Flores en tierra firme
11 de marzo de 2017
|Desde recién nacida le mostraron su minúsculo lugar en el mundo. La vistieron del color de las rosas y esa tonalidad, la preferida, la acompañó en la vida. Apenas alcanzaba a tomar la cesta de la costura colocada en la mesa de único acceso a mujeres, cuando le dirigieron el destino de sus manitas. Las manos de una mujer solo sirven para coser, bordar, tejer, cocinar, barrer, trapear, lavar, planchar. A las manos de ella, acompañadas de los ojos curiosos se le ocurrían otros caprichos. Le gustaban dibujar, colorear, recoger en cartulinas desperdiciadas por los hermanos mayores, árboles, nubes, flores que desfiguraba a su antojo porque aunque era capaz de reproducirlas en sus formas exactas, las prefería distintas en un sentimiento egoísta de pertenencia.
Una profesora le dijo a la madre que tenía vocación para la pintura. La madre no se atrevió a decírselo al padre porque sabía la respuesta. Y ella, crecida y amaestrada en el ordeno y mando, aceptó el destino de ama de casa sin chistar. Y se consideró dichosa. A su puerta tocó un buen hombre que la cubrió de hijos, nunca le escabulló el dinero de los gastos de la casa, de escapatoria anunciada en las noches para el juego de dominó y unas cuantas cervezas y, sobre todo, lo que constituyó una envidia entre las amigas, jamás le levantó la mano en aquel pueblo intrincado en que todo se sabía.
La devoción por la línea y el color no la abandonaron. Y en fechas en que la ley social estipulaba que la mujer era de la casa y para la casa, ella encontró la salida a sus secretas intenciones. Apadrinada por las necesidades de la escuela de los hijos, se convirtió en la madre de guardia en los proyectos artísticos de los profesores. Ideaba los modelos de las tarjetas de felicitación que confeccionarían los alumnos para regalar a las mamás. Adornaba las paredes de las aulas con esas flores inventadas, excelentes opciones para hacer crecer la imaginación infantil y en provecho propio, olvidar el color de los frijoles cocinados y la mancha carmelita de tanta ropa en un pueblo bautizado por el fango.
La fama de reproductora por la libre de la belleza de la naturaleza creció con la incorporación de los nietos a otras escuelas nuevas. Y con la entrada de dos nueras al hogar, el esposo ya admirador de su obra plástica, el regalo de cartulinas y una escalera de tonalidades a escoger, se entregó de lleno a la afición. Nunca pensó que eran obras de arte dignas de catálogos o muestras personales. Lo desconocía. Sí tenían la gracia de una mano, unos ojos y una sensibilidad nacidas para el arte. Pudieron ser quebradas por el destino mujer de otros tiempos, pero que la fortaleza de la poseedora enfiló en gratificación social y propia.

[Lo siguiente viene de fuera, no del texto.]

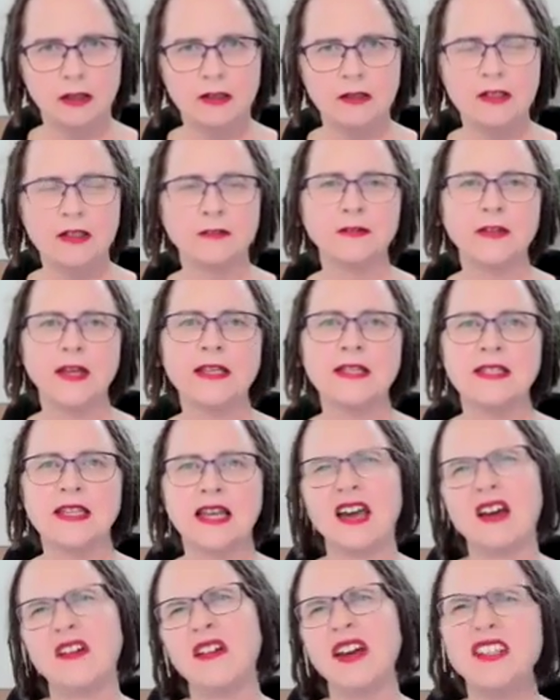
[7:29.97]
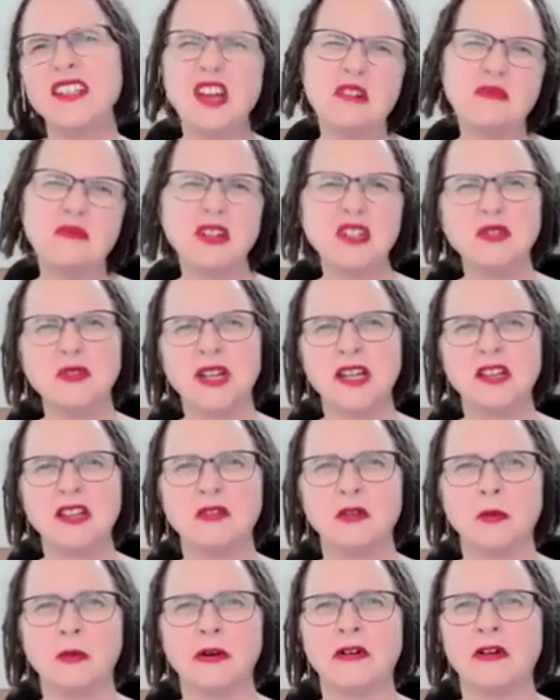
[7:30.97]
Because if they say, oh, I don't want to do
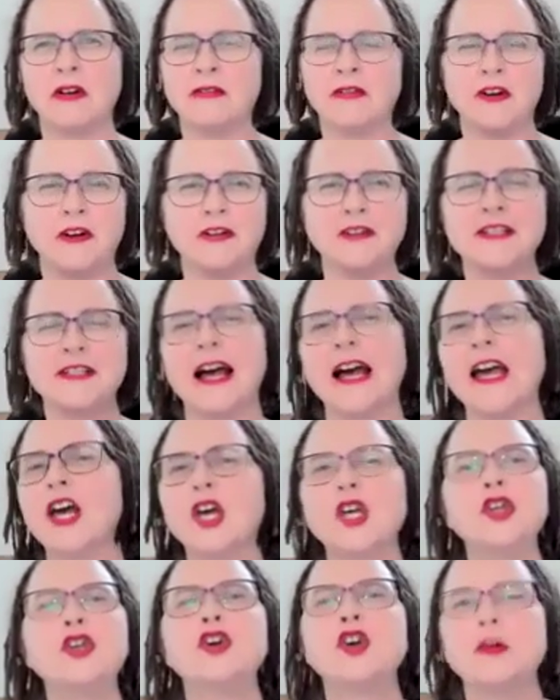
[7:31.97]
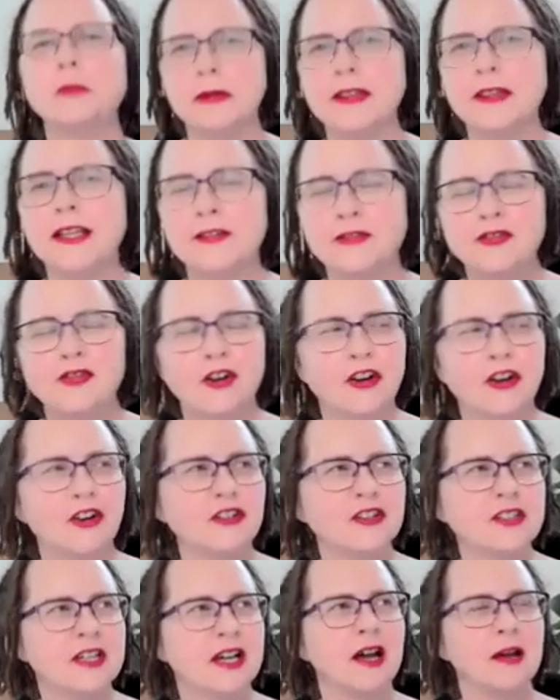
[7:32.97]
either of those, like, you could be there for a
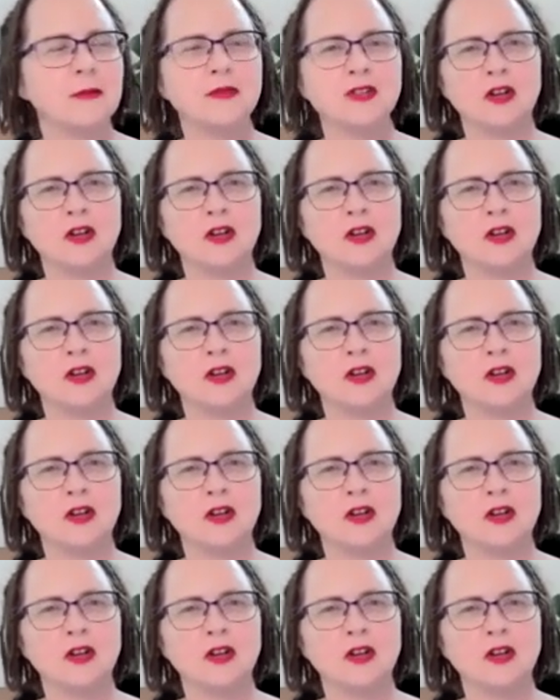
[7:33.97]
long time.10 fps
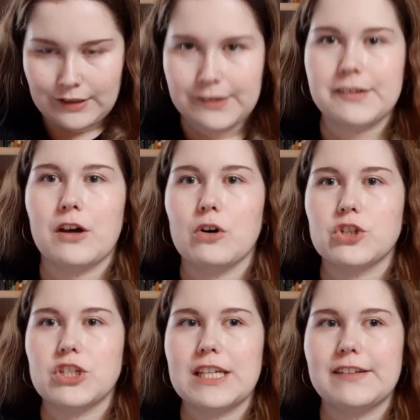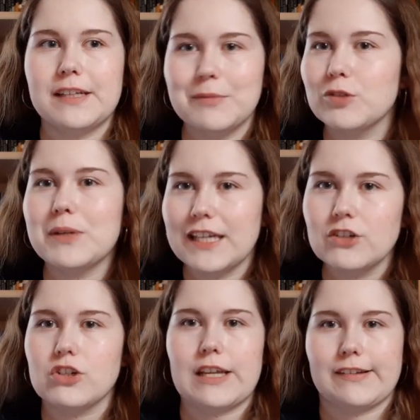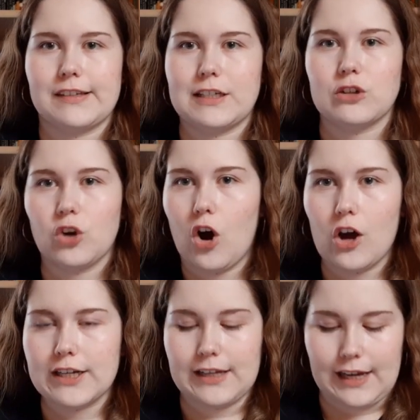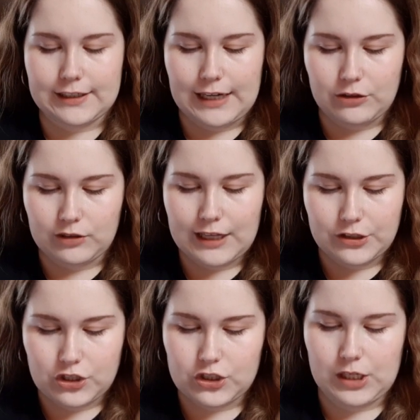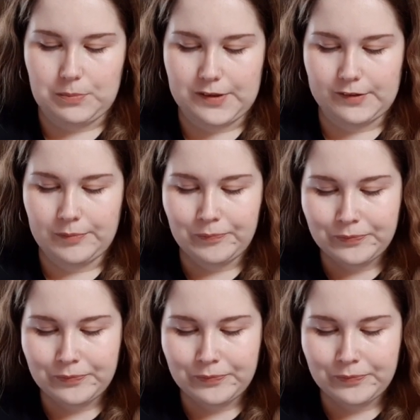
so she seems to be interested in contact and relationships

Un día cualquiera, visitó las escuelas un pintor renombrado. Pidió conocerla y después de saludos y felicitaciones, en lenguaje técnico calificó la obra. Más o menos entendió que sus rosas viajaban entre lo figurativo y lo abstracto. Ella no lo refutó, pero sabía que su obra aterrizaba de los sueños en la tierra firme pisada con valentía y esfuerzos.